### THE PROBLEM
Please write out every entry below exactly, leaving out any pictures.

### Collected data

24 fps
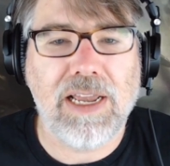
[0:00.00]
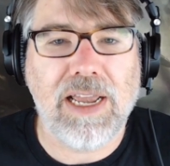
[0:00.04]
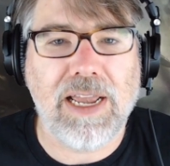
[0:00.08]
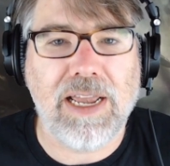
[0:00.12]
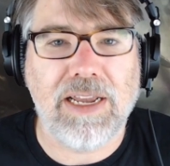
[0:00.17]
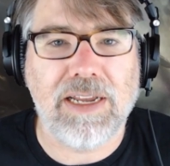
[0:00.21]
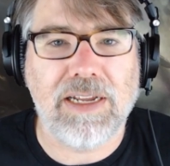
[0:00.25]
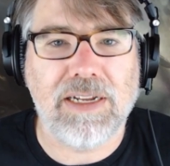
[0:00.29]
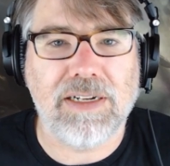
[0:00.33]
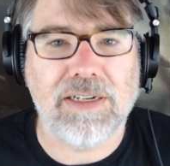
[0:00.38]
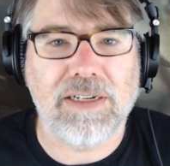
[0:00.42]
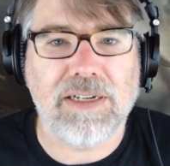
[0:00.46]

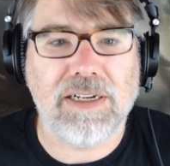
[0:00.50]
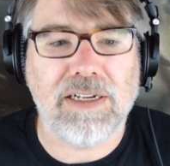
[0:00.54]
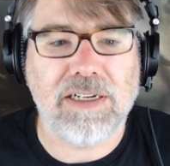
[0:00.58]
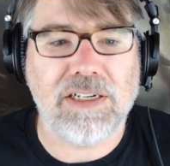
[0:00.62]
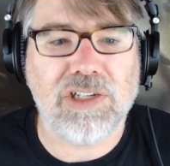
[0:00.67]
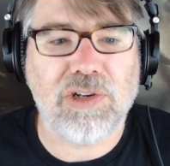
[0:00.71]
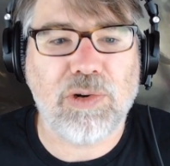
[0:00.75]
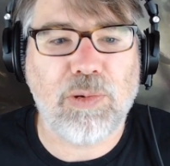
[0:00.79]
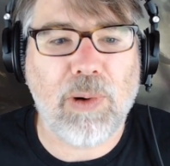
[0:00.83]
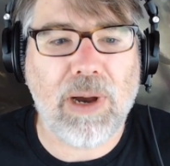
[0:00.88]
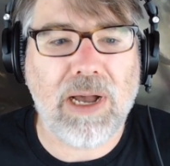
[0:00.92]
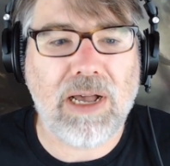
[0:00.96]
and
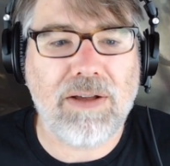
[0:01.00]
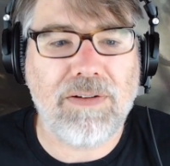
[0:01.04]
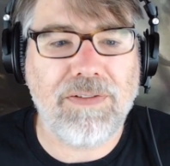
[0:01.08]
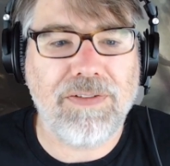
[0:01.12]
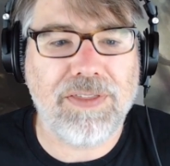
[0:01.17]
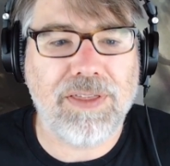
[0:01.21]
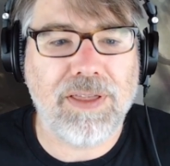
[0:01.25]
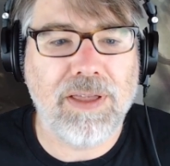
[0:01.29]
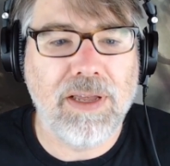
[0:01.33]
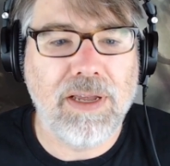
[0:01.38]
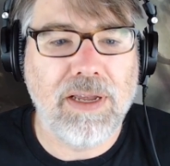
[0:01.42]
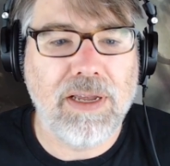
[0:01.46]

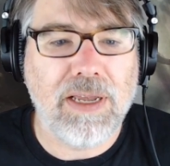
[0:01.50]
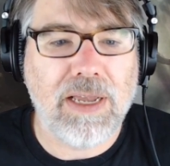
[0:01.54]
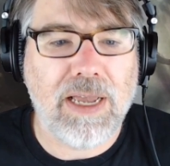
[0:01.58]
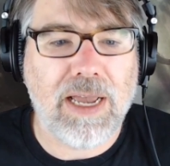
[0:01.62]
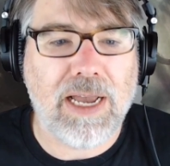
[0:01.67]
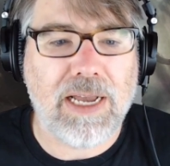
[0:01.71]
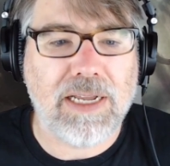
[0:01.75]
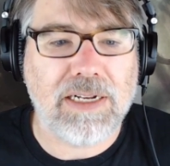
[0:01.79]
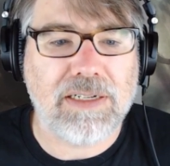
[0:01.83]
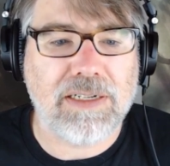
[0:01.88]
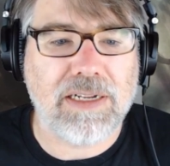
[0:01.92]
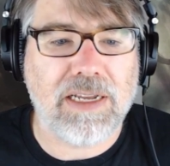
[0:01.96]
12th
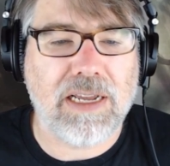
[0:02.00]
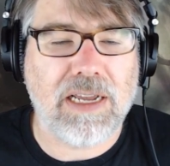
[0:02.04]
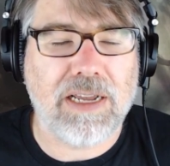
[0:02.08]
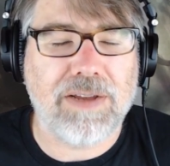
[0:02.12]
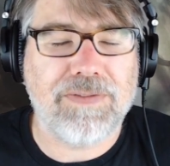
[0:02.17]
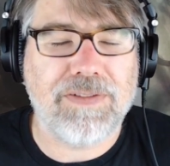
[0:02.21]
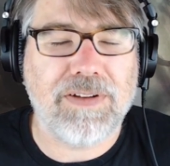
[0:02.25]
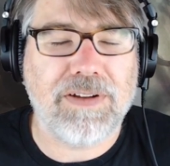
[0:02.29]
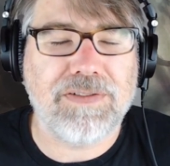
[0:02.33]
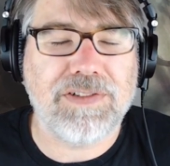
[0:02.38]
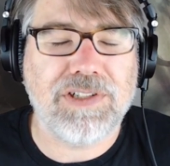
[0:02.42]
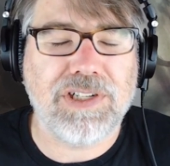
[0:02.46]
at
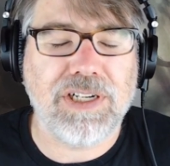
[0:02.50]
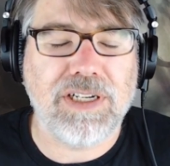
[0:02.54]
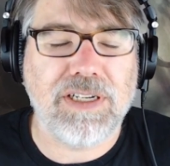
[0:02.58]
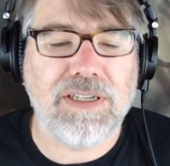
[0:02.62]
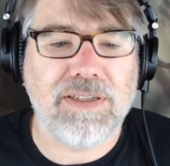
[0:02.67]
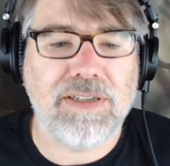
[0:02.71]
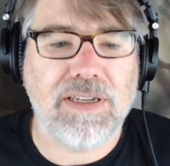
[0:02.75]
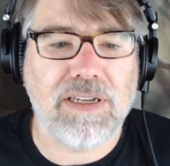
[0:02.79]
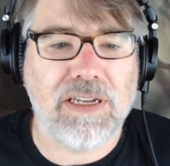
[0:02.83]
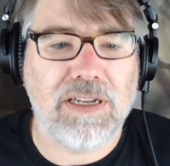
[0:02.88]
FFG's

### RESPONSE AREA
24 fps
[0:00.00]
[0:00.04]
[0:00.08]
[0:00.12]
[0:00.17]
[0:00.21]
[0:00.25]
[0:00.29]
[0:00.33]
[0:00.38]
[0:00.42]
[0:00.46]

[0:00.50]
[0:00.54]
[0:00.58]
[0:00.62]
[0:00.67]
[0:00.71]
[0:00.75]
[0:00.79]
[0:00.83]
[0:00.88]
[0:00.92]
[0:00.96]
and
[0:01.00]
[0:01.04]
[0:01.08]
[0:01.12]
[0:01.17]
[0:01.21]
[0:01.25]
[0:01.29]
[0:01.33]
[0:01.38]
[0:01.42]
[0:01.46]

[0:01.50]
[0:01.54]
[0:01.58]
[0:01.62]
[0:01.67]
[0:01.71]
[0:01.75]
[0:01.79]
[0:01.83]
[0:01.88]
[0:01.92]
[0:01.96]
12th
[0:02.00]
[0:02.04]
[0:02.08]
[0:02.12]
[0:02.17]
[0:02.21]
[0:02.25]
[0:02.29]
[0:02.33]
[0:02.38]
[0:02.42]
[0:02.46]
at
[0:02.50]
[0:02.54]
[0:02.58]
[0:02.62]
[0:02.67]
[0:02.71]
[0:02.75]
[0:02.79]
[0:02.83]
[0:02.88]
FFG's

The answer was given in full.